The False Commander “Phony” Phil Monkress (CEO of All-Points Logistics would probably give him quarter as he (Phildo) could not let this level of talent fall by the wayside.
Douchebag.
“I am 34 years on paper ….”
Does this mean that he’s not potty trained or house broken?
It’s never too late to “fix” or castrate, just to keep the SV gene from spreading any further.
Smack him with a rolled up newspaper and rub his nose in it.
Toilet paper
If you put his name into the Facebook search window, there are at least half a dozen news sites with articles about him. Does “Any publicity is good publicity” still apply?
Why do they always involve innocent Dogs
“I’m 34 kinds of AFU on paper, and 22 years of active confinement.”
‘Tard? Turd? Retard? Returd? It’s all so confusing.
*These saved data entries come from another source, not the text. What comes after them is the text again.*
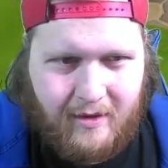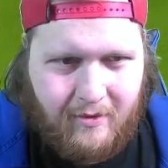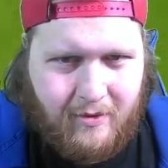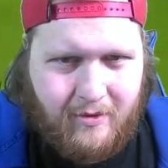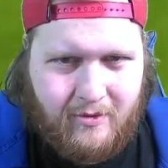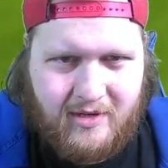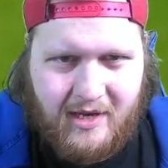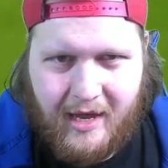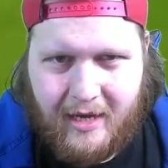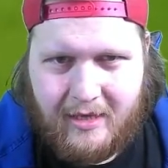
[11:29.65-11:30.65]
I don't know who's
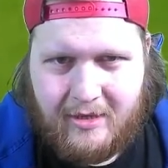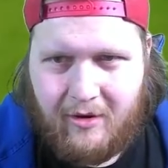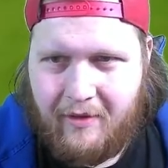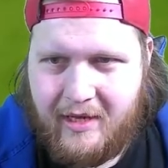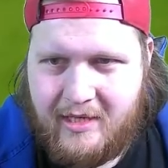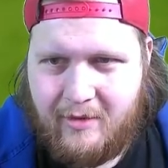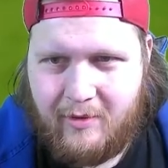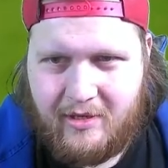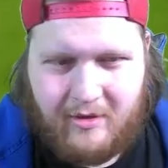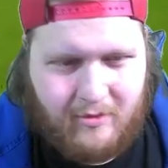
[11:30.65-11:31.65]
next. God, these two are
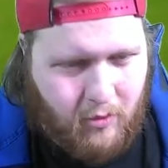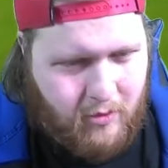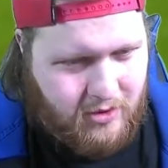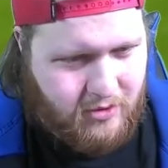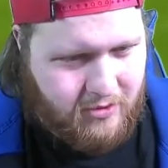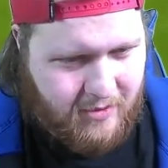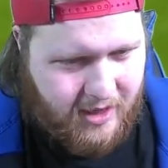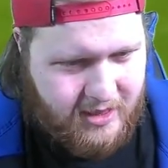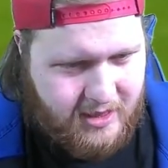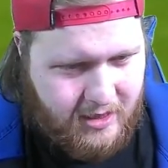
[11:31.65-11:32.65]
going good,
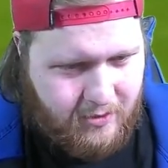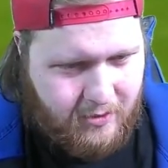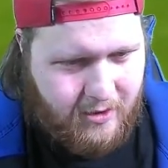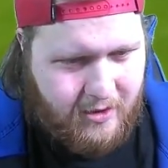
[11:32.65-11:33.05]
mind. I tell you what.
Just like “am I a brigadier general or a major general?”
I swear I experience secondhand embarrassment reading what these shitstains come
up with and say publicly. It’s like watching George Costanza fuck up — times a hundred.
🤦🏻♂️
Dude looks a lot like Phil Monkress.
Just saying….
May the Fake be with you.
“Active combat?” As opposed to inactive combat?
HOW DARE YOU!!!
Major General Kirk Lanam is my neighbor and MOST DEFINITELY earned the rank of Major General. He served his stint as the General-in-Charge of the 1/5 MEU on the Eisenhower.
You all have nothing else to do other that tear down a man that fought for our freedoms. I expect you’ll hear from Kirk’s lawyer soon….
Sorry, I miss the sock puppets so fucking much that I am trying to “type” them into existence. Sock Puppets were my favorite.
The Golden Age of Stolen Valor. Since the supply of slimy valor thieves seems to be diminishing lately ( is that a good thing or a bad thing?), maybe TAH can take a tip from the rock and roll industry and repackage the classics under a Greatest Hits category. Pick one of our favorites from the glory days, and update us on what they have been up to since last heard from. Hack Stone would be interested in learning if Ronald Mailahn is still driving medical paint around South Jersey, Steve Burrell ever did a sequel to Weekend With Rita, and how Jarrett Gimbl ever made it to the cover of Prison Bride Monthly.
Ya think Alaska Bob ever made it out of Kelly’s “Canyon”? That whole thing was kinda fishy.
He didn’t make it. Couldn’t beat his way out of the bush.